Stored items
________
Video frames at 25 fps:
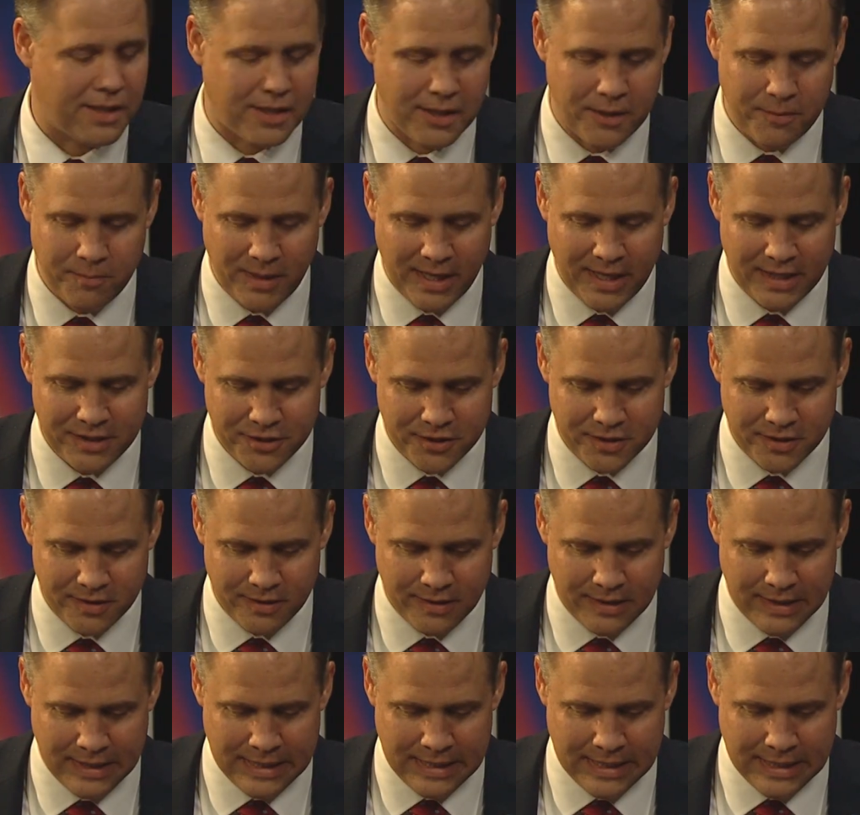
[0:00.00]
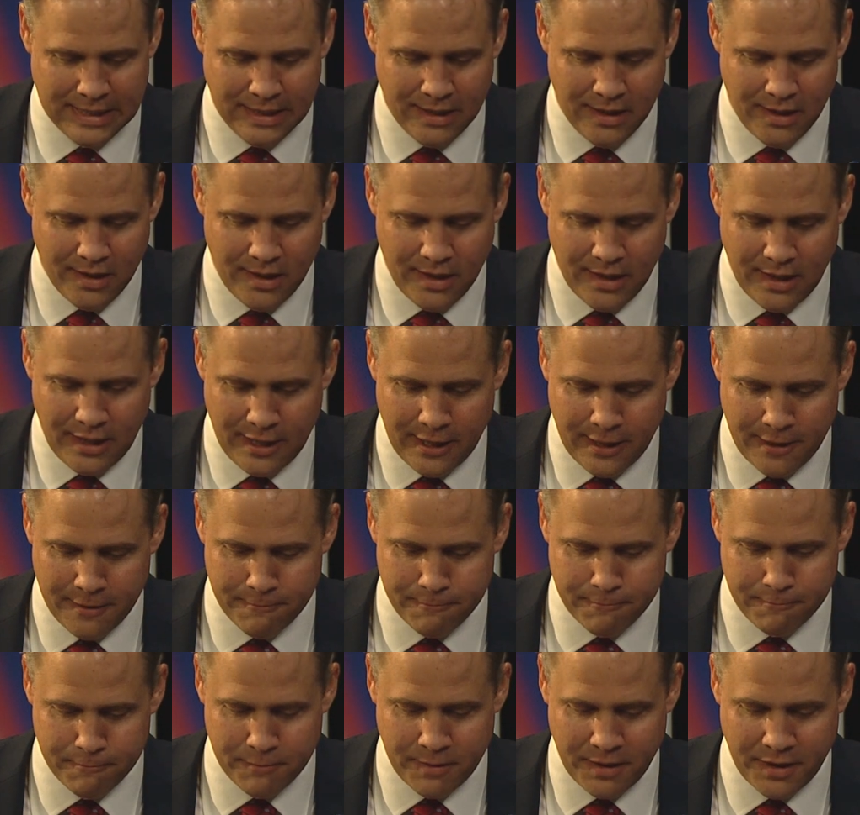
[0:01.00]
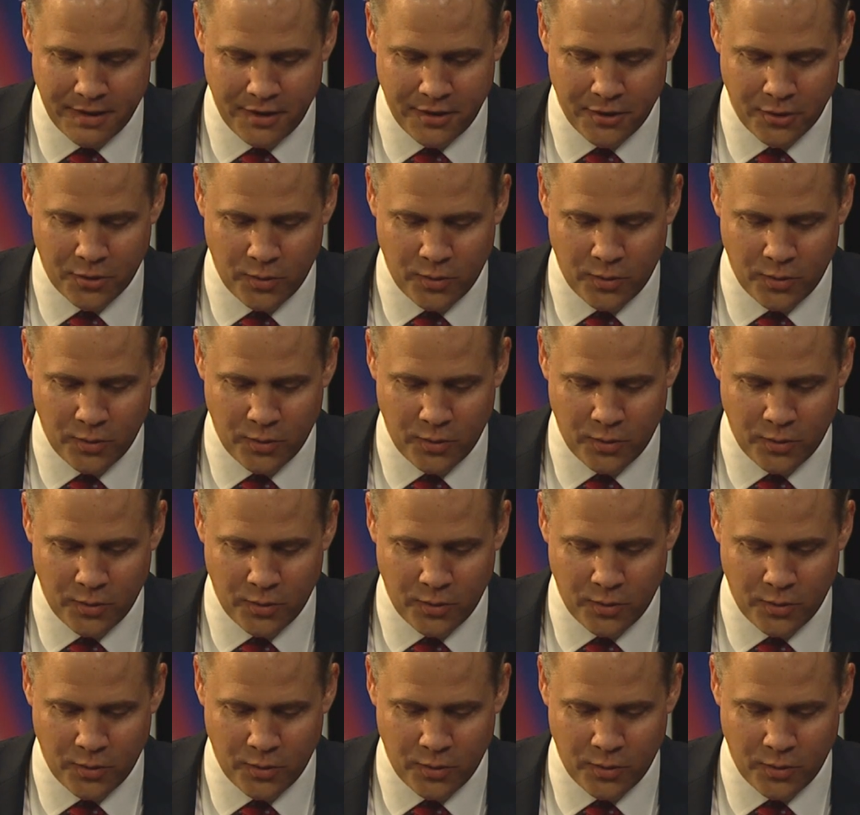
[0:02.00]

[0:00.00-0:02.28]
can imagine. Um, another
________
What you need to do
Every line above should be transcribed exactly, though no image should be carried over.

Answer space
Video frames at 25 fps:
[0:00.00]
[0:01.00]
[0:02.00]

[0:00.00-0:02.28]
can imagine. Um, another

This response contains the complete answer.